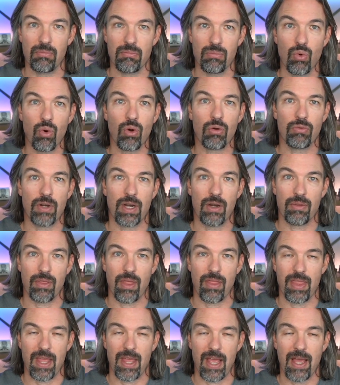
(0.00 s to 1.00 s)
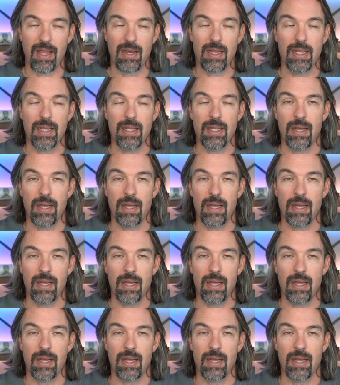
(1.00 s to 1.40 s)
more rare than that,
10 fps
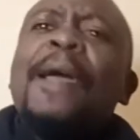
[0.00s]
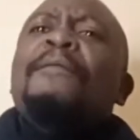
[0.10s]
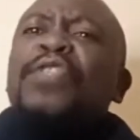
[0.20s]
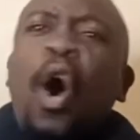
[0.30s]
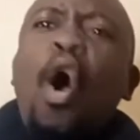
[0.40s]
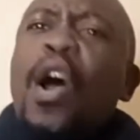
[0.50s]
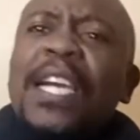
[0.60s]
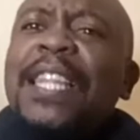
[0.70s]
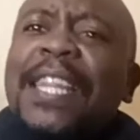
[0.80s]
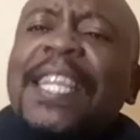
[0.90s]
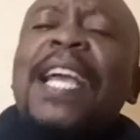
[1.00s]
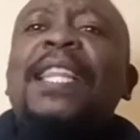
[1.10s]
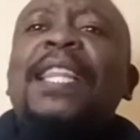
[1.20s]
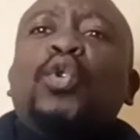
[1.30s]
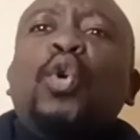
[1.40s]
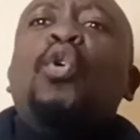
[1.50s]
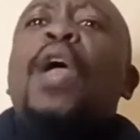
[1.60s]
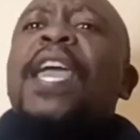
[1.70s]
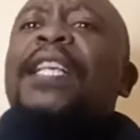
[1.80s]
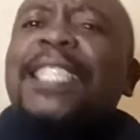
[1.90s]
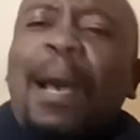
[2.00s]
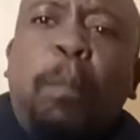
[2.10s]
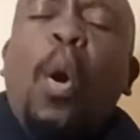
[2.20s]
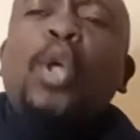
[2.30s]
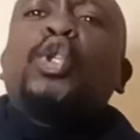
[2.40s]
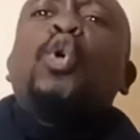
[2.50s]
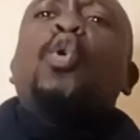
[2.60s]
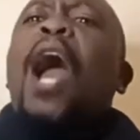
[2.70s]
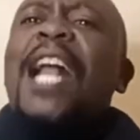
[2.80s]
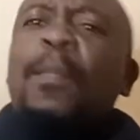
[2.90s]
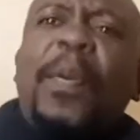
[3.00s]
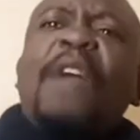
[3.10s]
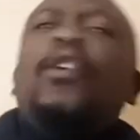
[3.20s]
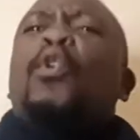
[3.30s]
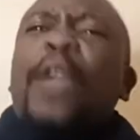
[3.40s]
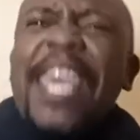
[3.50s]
The only thing they'll do is support you and pray for you,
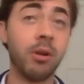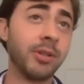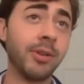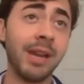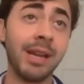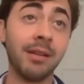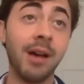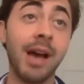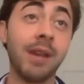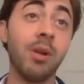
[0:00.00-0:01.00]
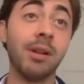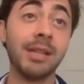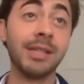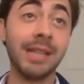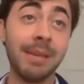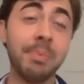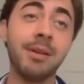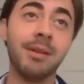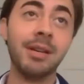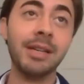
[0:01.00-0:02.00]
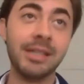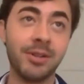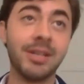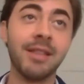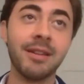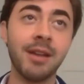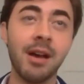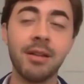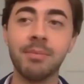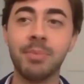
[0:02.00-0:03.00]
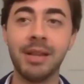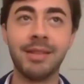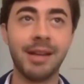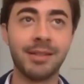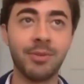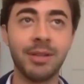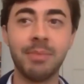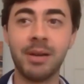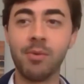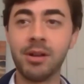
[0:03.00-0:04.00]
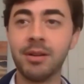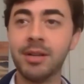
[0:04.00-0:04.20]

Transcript: Also getting high quality sleep, easier said than done, but that's a really big one.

┄┄┄┄┄┄┄┄┄┄┄┄┄┄┄┄┄┄┄┄

◆ Try it ◆
Repeat each record exactly as shown above, dropping all images.

◆ Your solution ◆
(0.00 s to 1.00 s)
(1.00 s to 1.40 s)
more rare than that,
10 fps
[0.00s]
[0.10s]
[0.20s]
[0.30s]
[0.40s]
[0.50s]
[0.60s]
[0.70s]
[0.80s]
[0.90s]
[1.00s]
[1.10s]
[1.20s]
[1.30s]
[1.40s]
[1.50s]
[1.60s]
[1.70s]
[1.80s]
[1.90s]
[2.00s]
[2.10s]
[2.20s]
[2.30s]
[2.40s]
[2.50s]
[2.60s]
[2.70s]
[2.80s]
[2.90s]
[3.00s]
[3.10s]
[3.20s]
[3.30s]
[3.40s]
[3.50s]
The only thing they'll do is support you and pray for you,
[0:00.00-0:01.00]
[0:01.00-0:02.00]
[0:02.00-0:03.00]
[0:03.00-0:04.00]
[0:04.00-0:04.20]

Transcript: Also getting high quality sleep, easier said than done, but that's a really big one.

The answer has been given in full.